Throughout it all, politicians, engineers, and public health officials had to keep people’s information safe—and, perhaps even more of a challenge, convince the public they were succeeding at it.
What would it take to actually make government technology work well in the US? What are the basics of a healthy technological infrastructure that can work for the residents who need it?
We asked five experts to help us understand why it’s so hard to build good government technology, and for their advice on how to create a healthy technological infrastructure for the people who rely on the outcomes.
A fractured landscape of data
Cyd Harrell: “Government” in the US means a lot of different things. After the federal government, we’ve got 50 state governments, 3,000 counties—which play different roles in different parts of the country—and 20,000 municipalities.
So many different parties own pieces of the data needed to identify whether you, in a particular location, are eligible and can get an appointment at a place with a stock of vaccines. Not just governments, but hospitals, clinics, and drug stores, they all need agreements to share that data, and to make their systems work together, which they almost certainly don’t.
After all that, web design—and accounting for people who don’t have web access—may actually be the easy part.

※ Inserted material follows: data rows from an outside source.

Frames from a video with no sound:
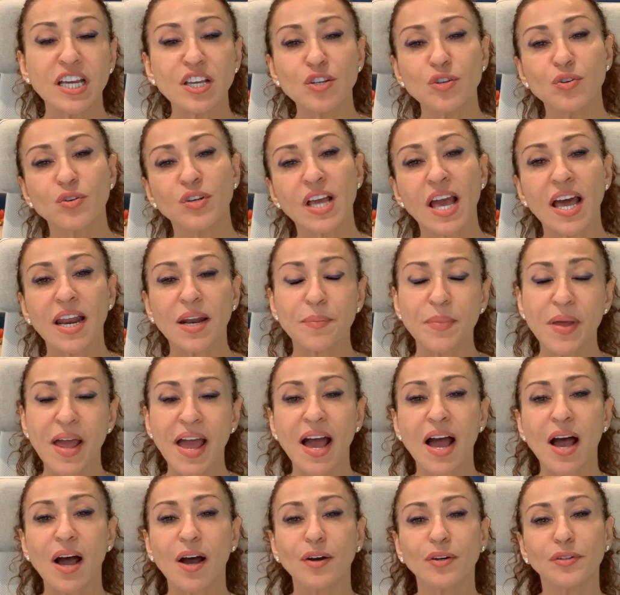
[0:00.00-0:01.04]
you get
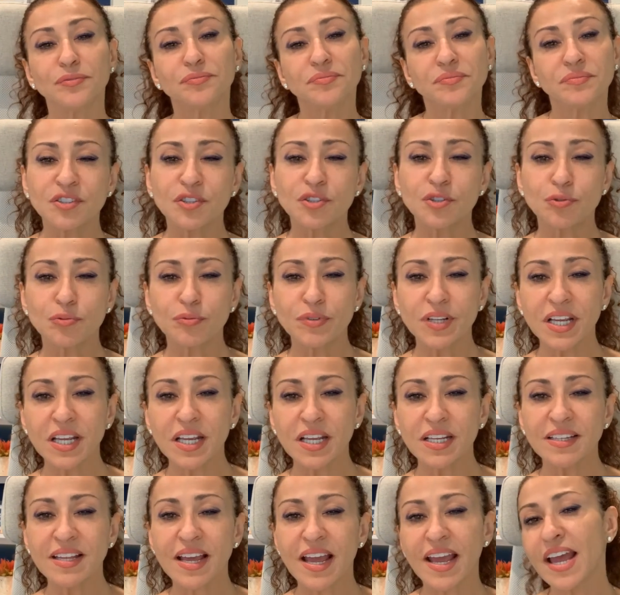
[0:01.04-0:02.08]
about three
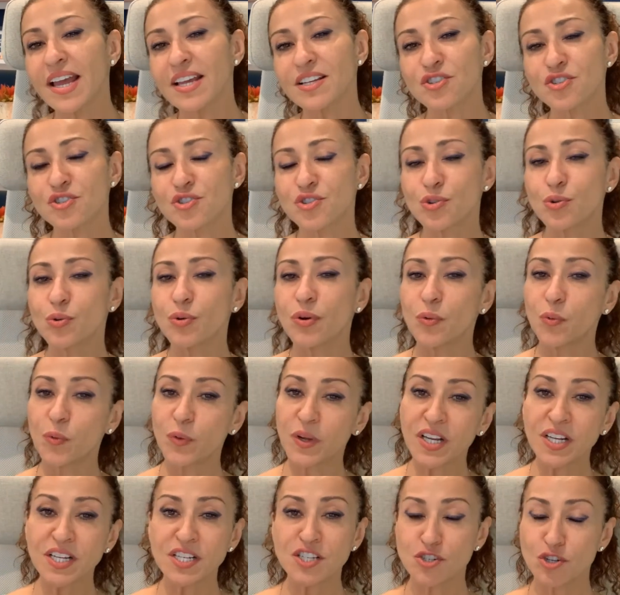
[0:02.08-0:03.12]
days to a
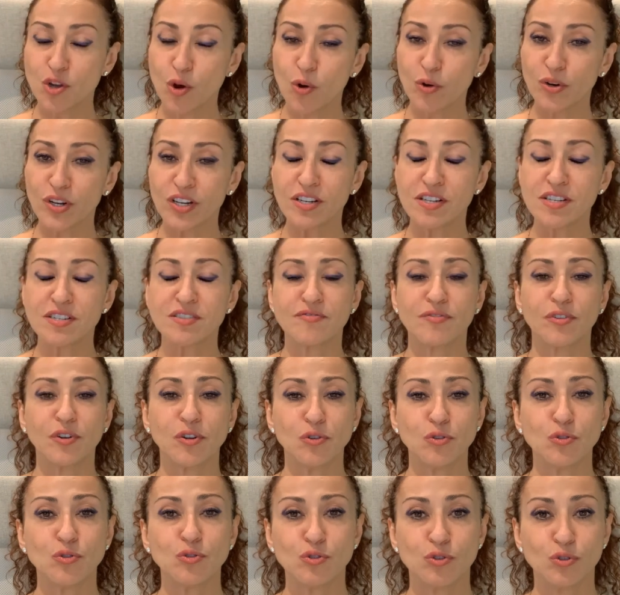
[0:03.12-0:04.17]
week's notice for
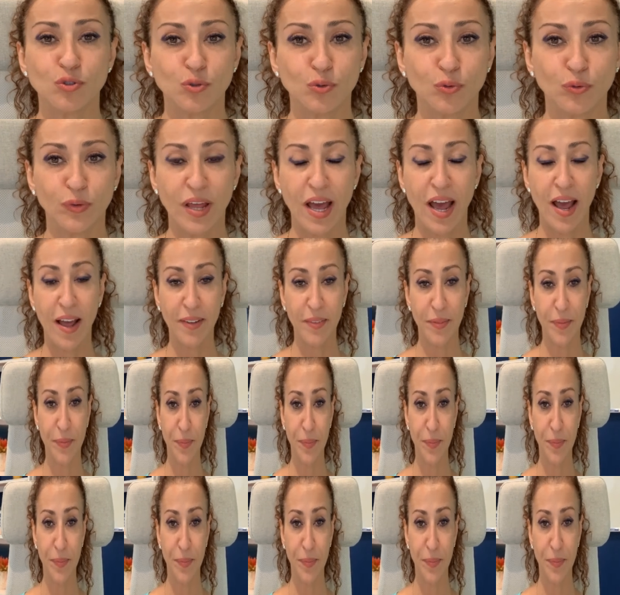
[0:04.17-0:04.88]
you to do that.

Alexis Madrigal: A lot of the time, the actual technology isn’t that complicated. The problem is the system underlying the tech. When the federal government wants data that states don’t normally produce for their own work, someone has to put that data together. During an emergency, when everyone has shit to do, it’s not a priority. Without a national healthcare system, there’s no way to easily track tests or overall cases.
Legacy processes and systems, new vendors
Sha Hwang: I call working with legacy systems “software archaeology.” It’s like homes built before city infrastructure existed—they weren’t built to connect to city plumbing or a power grid. You have to find the one person who’s been maintaining the system for 30 years, updating a spreadsheet that’s a million rows long with a crazy color-coding system.
For new systems, there’s a phrase you hear a lot: government buyers want “one throat to choke” if something goes wrong. Big vendors like Deloitte and Accenture will bring in all the people needed for a project. But by outsourcing the potential blame, agencies also cede all the technical expertise. They get locked in. If the system fails, they have to rely on vendors who dug the hole to get them out of it.
Dan Hon: No one gets fired for hiring Deloitte or IBM. And when vendors keep getting the same kind of work they’ve done badly, there’s no incentive for them not to build a shitty system. Government requests for proposals are often written so they only fit one or a few vendors. You might see a yes or no box for, “Vendor must have worked on a healthcare system that serves over 500,000 people.” I don’t care whether that system exists, I want to know whether people who have to use it hate it.
Liana Dragoman: A lot of services are designed around how government works, as opposed to the needs of residents. If you’re trying to get a permit to use a soccer field, you shouldn’t need to know which specific department within Parks & Rec can give you that specific permit. Residents just want to go to the city website and fill out the form.
What’s one significant mismatch you’ve seen between public needs and government tech?
Navigating a system that’s complex by design
Hon: There’s a lot of regulatory complexity in vaccine distribution. But on the website or in the app, the experience is condensed down to, “Why can’t I find out if I’m eligible for a vaccine? I just want an appointment.”